The «riksadvokat» (corresponding to the Scotch Lord Advocate)
is the chief public prosecutor.

There is a state prosecutor (statsadvokat) for each lagsogn,
except for that of the capital where there are three. They act in
this capacity only at the courts of assize. At the trials before
the Supreme Court the public prosecutor is represented by a certain
number of barristers appointed for this and acting in rotation.
At courts of sessions a barrister (sometimes two or more)
appointed for this purpose attends for the public prosecutor.
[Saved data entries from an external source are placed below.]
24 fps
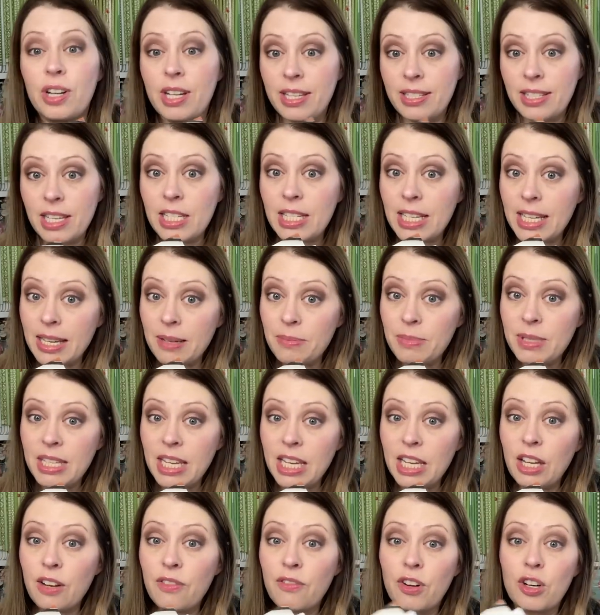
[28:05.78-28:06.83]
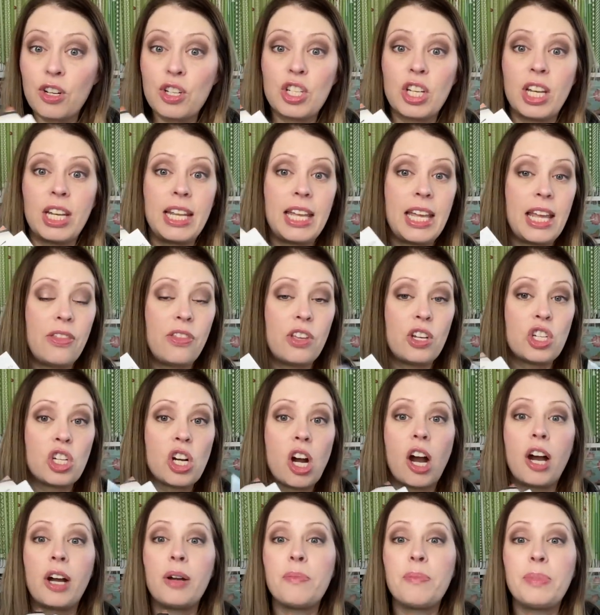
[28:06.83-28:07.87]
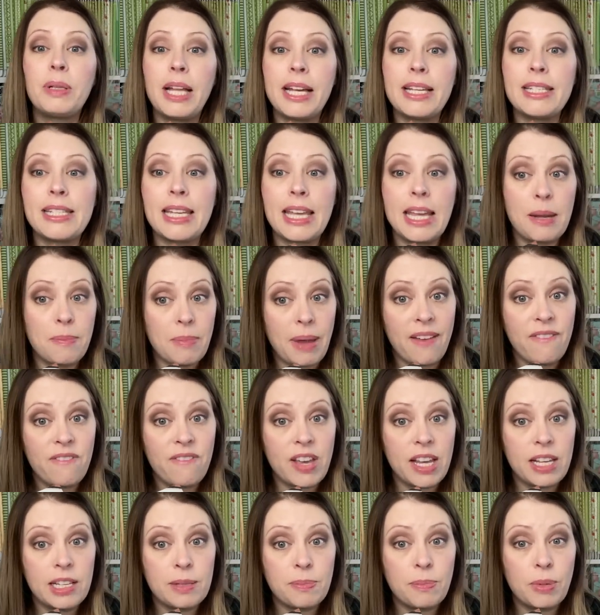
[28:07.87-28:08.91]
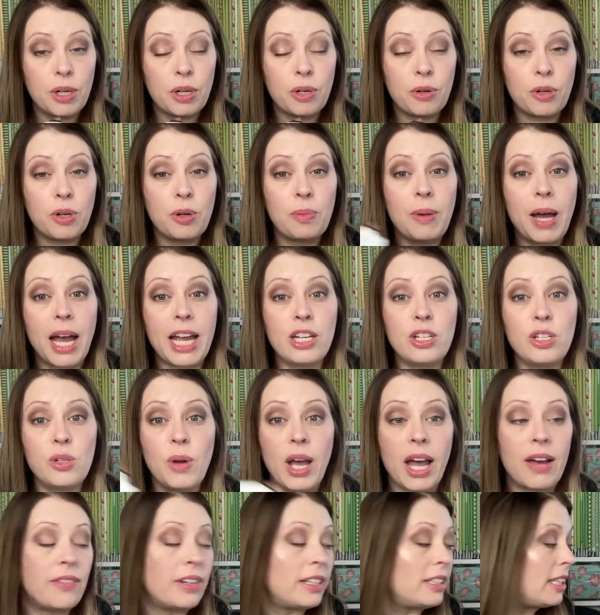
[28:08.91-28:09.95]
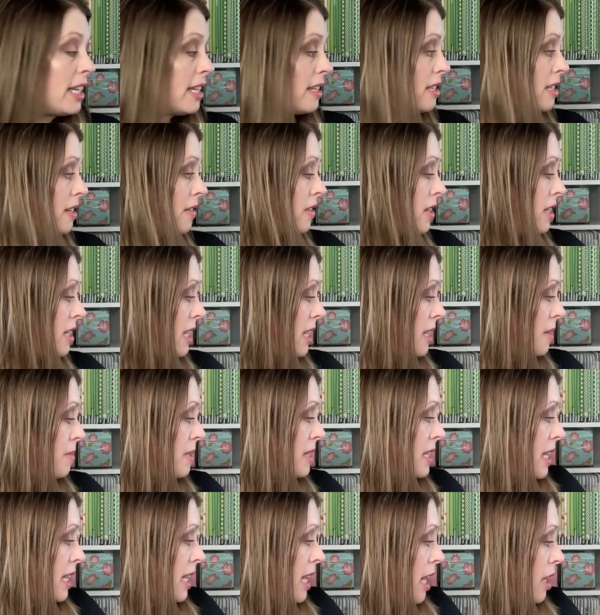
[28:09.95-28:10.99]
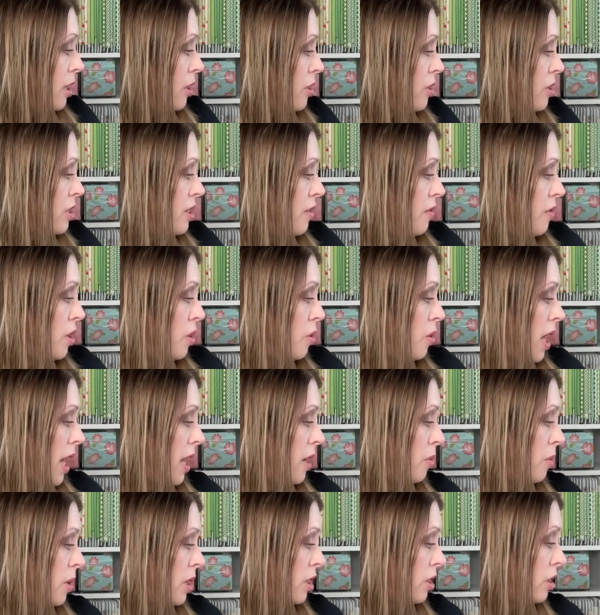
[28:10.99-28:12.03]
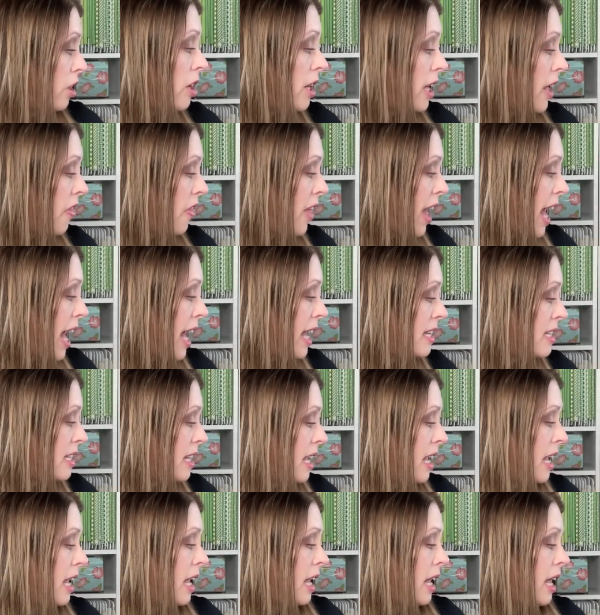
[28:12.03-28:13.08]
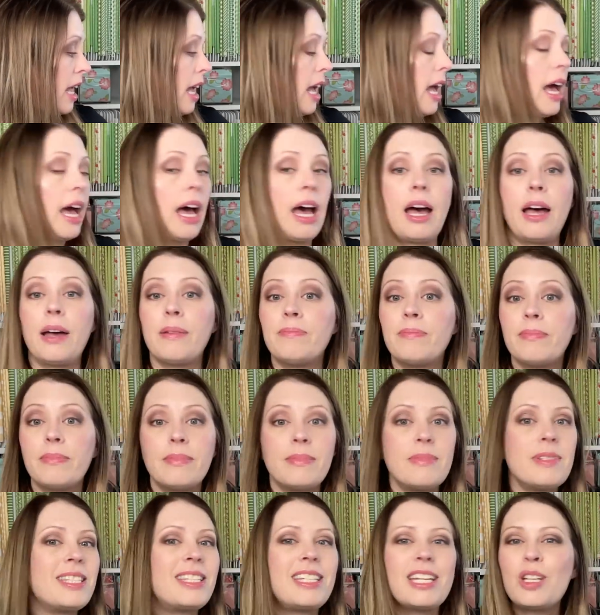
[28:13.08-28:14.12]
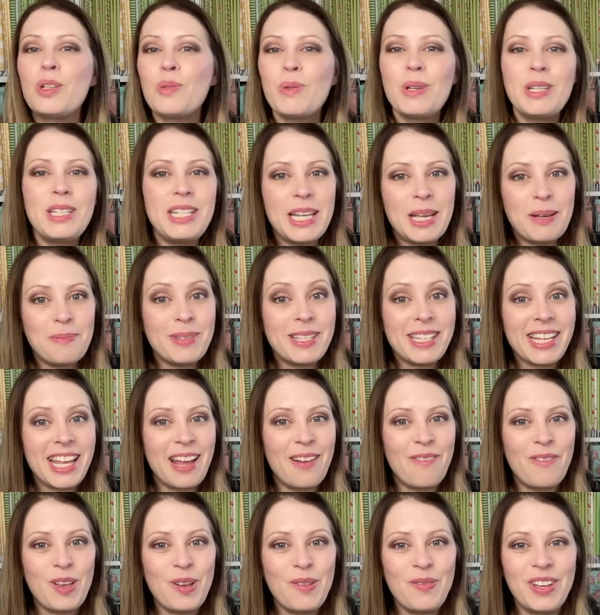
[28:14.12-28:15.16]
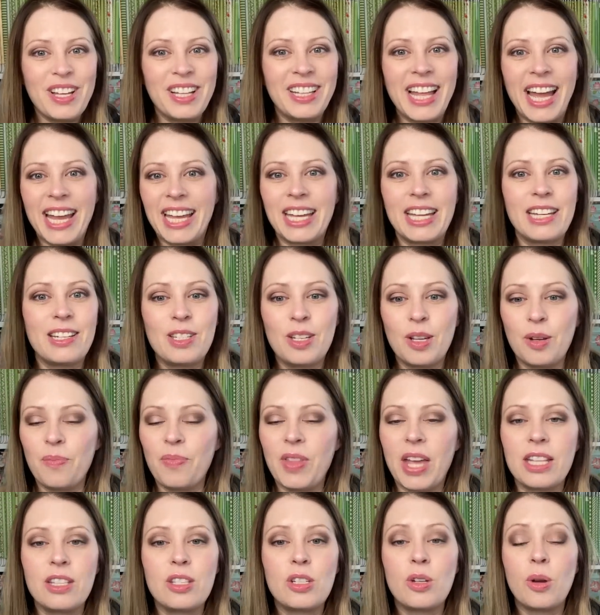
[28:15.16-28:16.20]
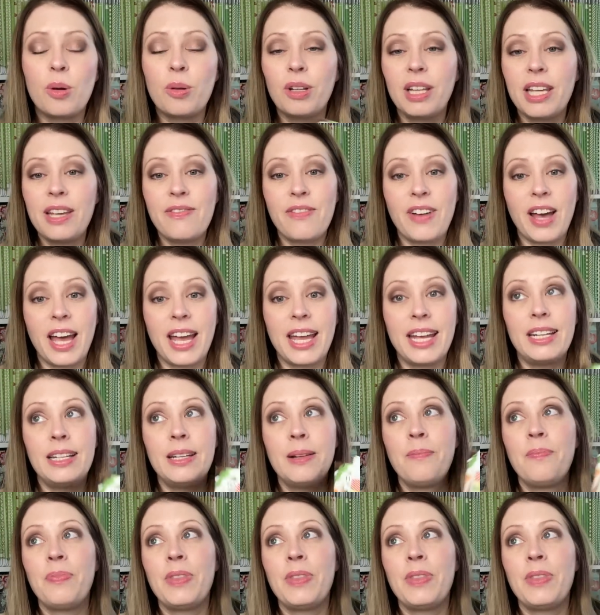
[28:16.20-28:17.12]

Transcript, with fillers: is a DMC conversion in the chart, plus in my Facebook group, I do have a list of the DMC colors if you kind of want to look at that. Um, stitch with DMC if you feel like it too. That's totally fine.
The
accused is generally assisted by an official counsel for the defense.

In simple police matters where generally no counsel for the
defence is deemed necessary, a functionary of the police acts as
public prosecutor.

Capital punishment is in certain instances decreed by the code,
but has not been executed since 1876.

The punishments entailing loss of liberty decreed by the common
penal code are penal servitude either for life, or for terms
gradually rising from 6 months to 15 years with intervals of three
years, and imprisonment in three degrees according to the dietary
scale prescribed for the prisoner.

Penal servitude is undergone in the central penitentiaries, a
cellular prison for men at Kristiania called «Bodsfængselet», and
an associated establishment, also for men, at the old castle of
Akershus. There is another associated establishment for men at
Trondhjem, and finally at Kristiania an establishment for women
where the prisoners undergo solitary confinement or imprisonment
on the associated system.

An act of June 26th, 1893. regulates the place where penal
servitude is to be undergone. Tt directs that the convicts of less
than 21 years shall generally work out their sentence in solitary
confinement. [2]


[1] In the few civil cases where, according to the laws, the public interest
must be protected, e. g. in a divorce case for desertion of the domestic hearth,
a counsel for the defence is given the party supposed incapable of pleading his or
her own cause; this counsel is placed under the control of the tribunal.
[2] An analysis of this act will be found in the «Revue pénitentiaire».
Bulletin de la Société générale des prisons. XIX. Paris 1895, p. 456 sqq.